• DIRECTIONS FOR THIS TASK:
Copy out each record that follows exactly, and omit any picture you find.

(EXERCISE INPUT Opens)

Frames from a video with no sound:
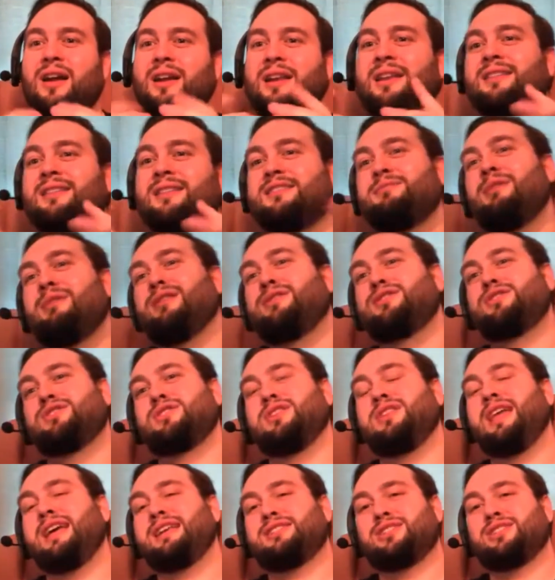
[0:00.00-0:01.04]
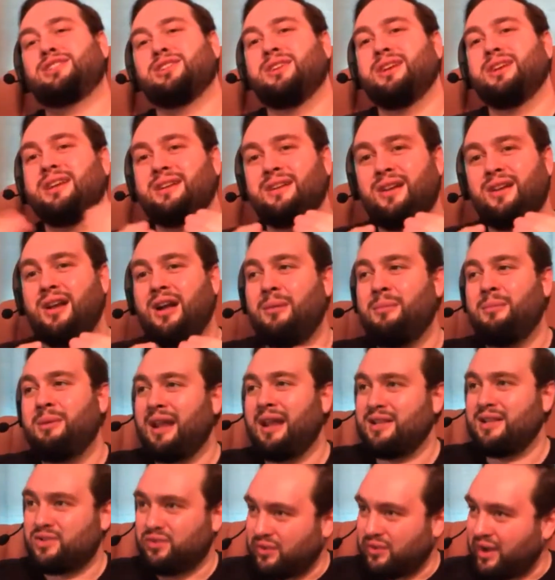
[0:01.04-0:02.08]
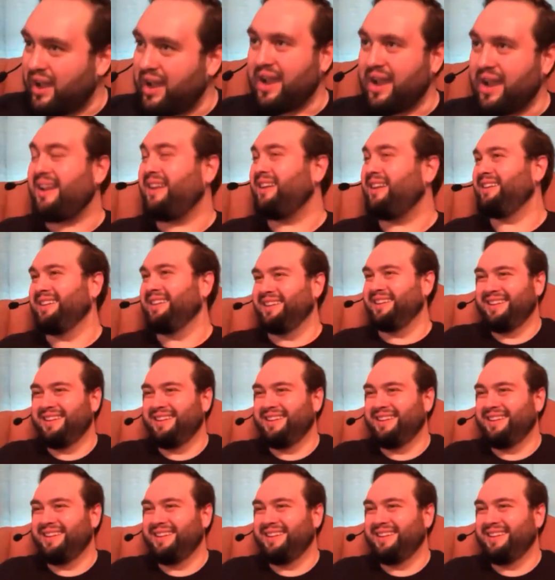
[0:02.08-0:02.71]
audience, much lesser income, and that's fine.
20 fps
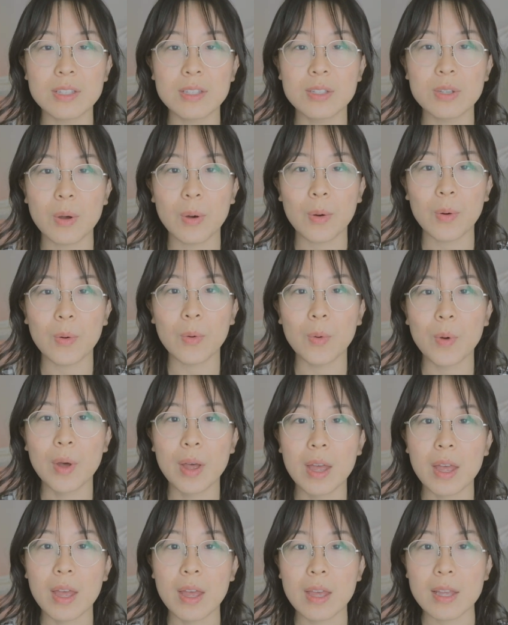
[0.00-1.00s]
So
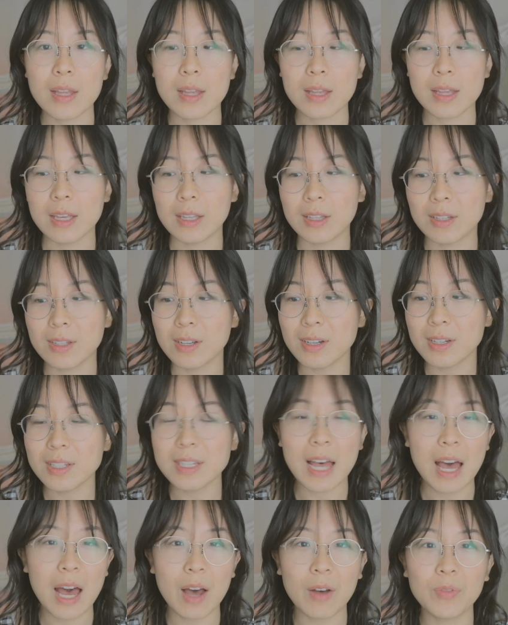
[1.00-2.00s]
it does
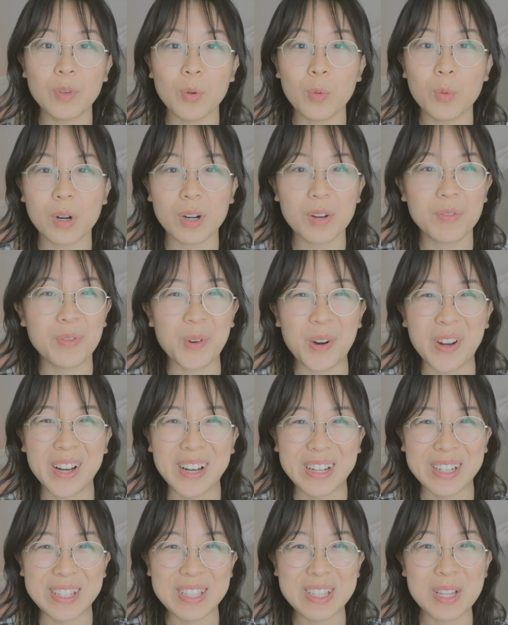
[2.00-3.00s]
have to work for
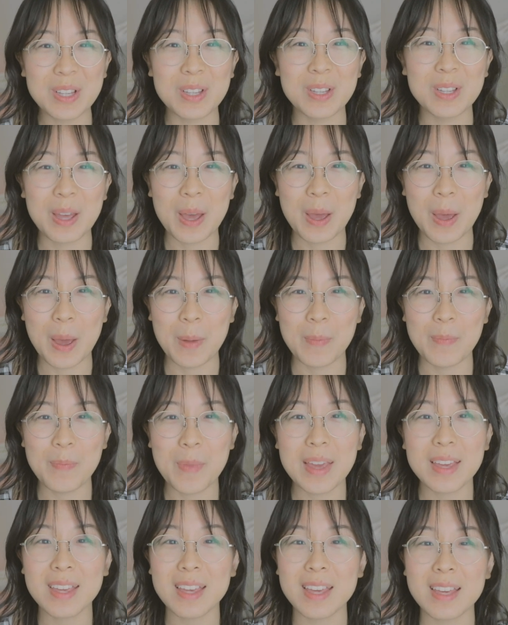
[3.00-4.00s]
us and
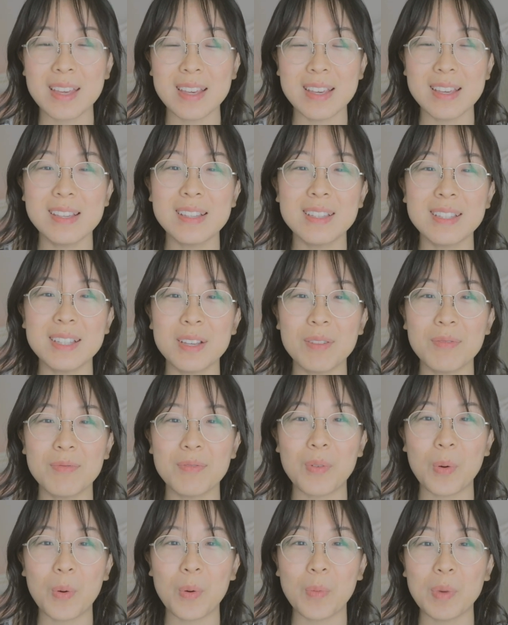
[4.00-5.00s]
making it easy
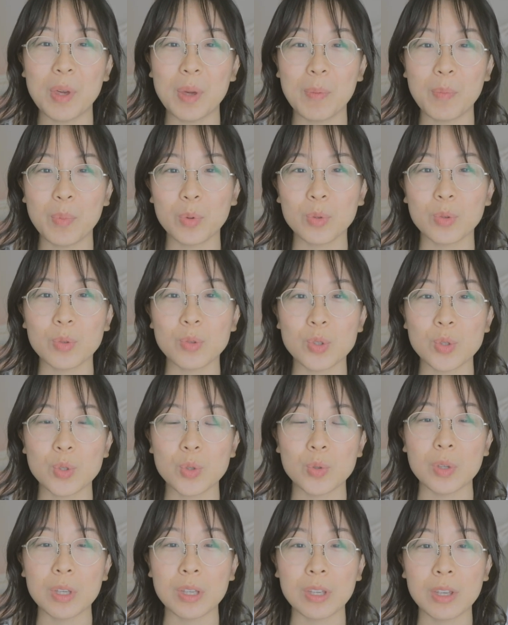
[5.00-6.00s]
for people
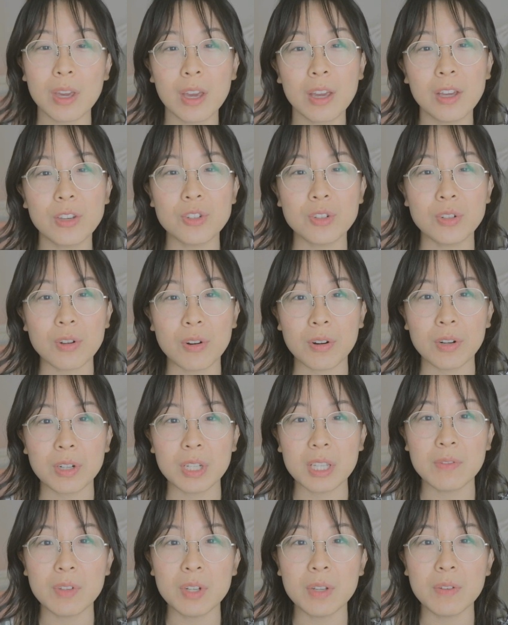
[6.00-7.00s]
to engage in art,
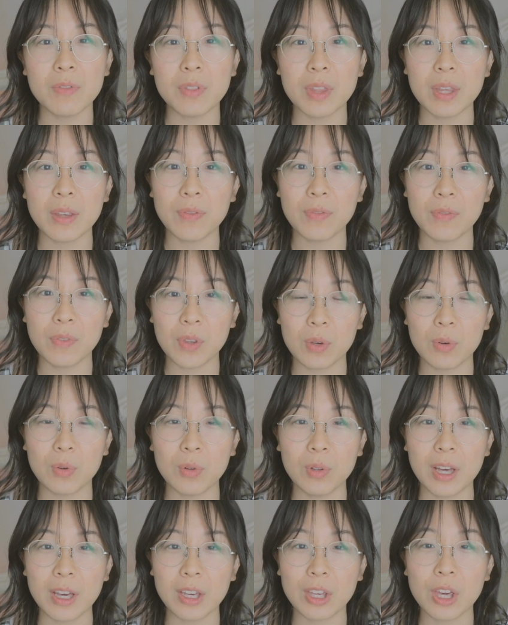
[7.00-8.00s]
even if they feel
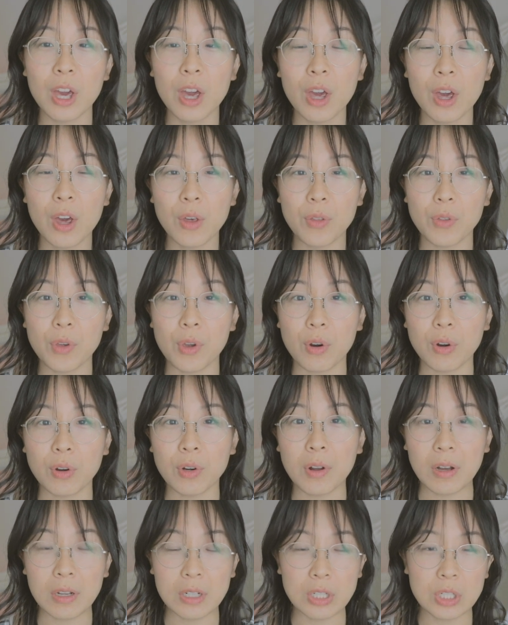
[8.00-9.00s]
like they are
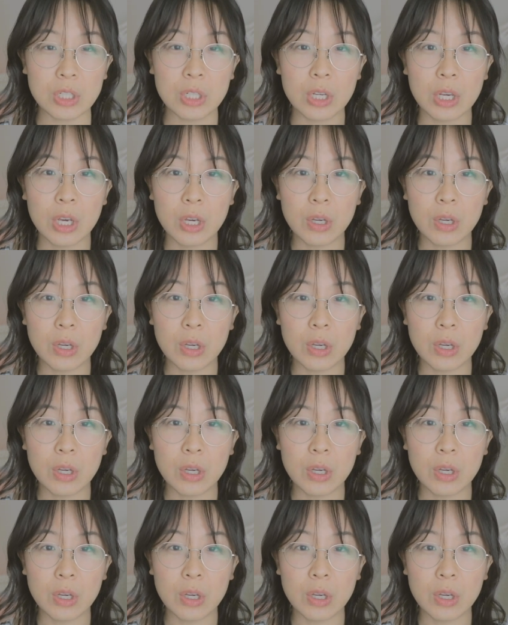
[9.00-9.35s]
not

(EXERCISE INPUT Closes)

• COMPLETED EXERCISE:
Frames from a video with no sound:
[0:00.00-0:01.04]
[0:01.04-0:02.08]
[0:02.08-0:02.71]
audience, much lesser income, and that's fine.
20 fps
[0.00-1.00s]
So
[1.00-2.00s]
it does
[2.00-3.00s]
have to work for
[3.00-4.00s]
us and
[4.00-5.00s]
making it easy
[5.00-6.00s]
for people
[6.00-7.00s]
to engage in art,
[7.00-8.00s]
even if they feel
[8.00-9.00s]
like they are
[9.00-9.35s]
not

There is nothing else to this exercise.